→ **EXERCISE AIM**
Begin at the line containing "[362.28-363.28s]" in the entries below and end at the line containing "Verbatim transcript: che"; transcribe that range exactly and nothing outside it.

→ **SUPPLIED MATERIAL**
○ ○ ○ ○ ○ ○ ○

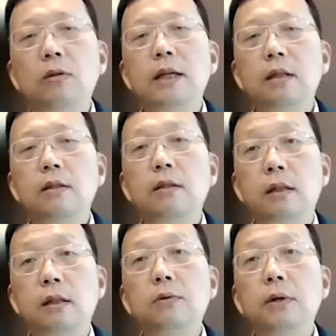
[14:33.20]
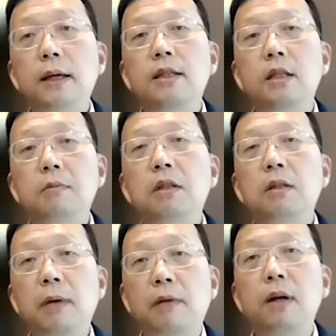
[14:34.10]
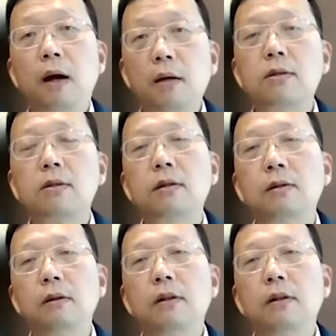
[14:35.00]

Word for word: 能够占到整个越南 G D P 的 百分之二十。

○ ○ ○ ○ ○ ○ ○

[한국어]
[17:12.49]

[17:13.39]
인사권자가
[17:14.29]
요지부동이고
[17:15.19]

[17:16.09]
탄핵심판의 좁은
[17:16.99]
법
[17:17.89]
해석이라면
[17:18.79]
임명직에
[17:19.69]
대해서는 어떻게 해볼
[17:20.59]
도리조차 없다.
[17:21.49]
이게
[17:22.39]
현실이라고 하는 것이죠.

○ ○ ○ ○ ○ ○ ○

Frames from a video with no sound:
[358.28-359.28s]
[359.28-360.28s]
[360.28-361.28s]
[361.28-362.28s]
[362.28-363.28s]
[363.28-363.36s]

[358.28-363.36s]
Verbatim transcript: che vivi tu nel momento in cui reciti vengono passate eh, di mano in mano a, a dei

○ ○ ○ ○ ○ ○ ○

→ **EXPECTED OUTPUT**
[362.28-363.28s]
[363.28-363.36s]

[358.28-363.36s]
Verbatim transcript: che vivi tu nel momento in cui reciti vengono passate eh, di mano in mano a, a dei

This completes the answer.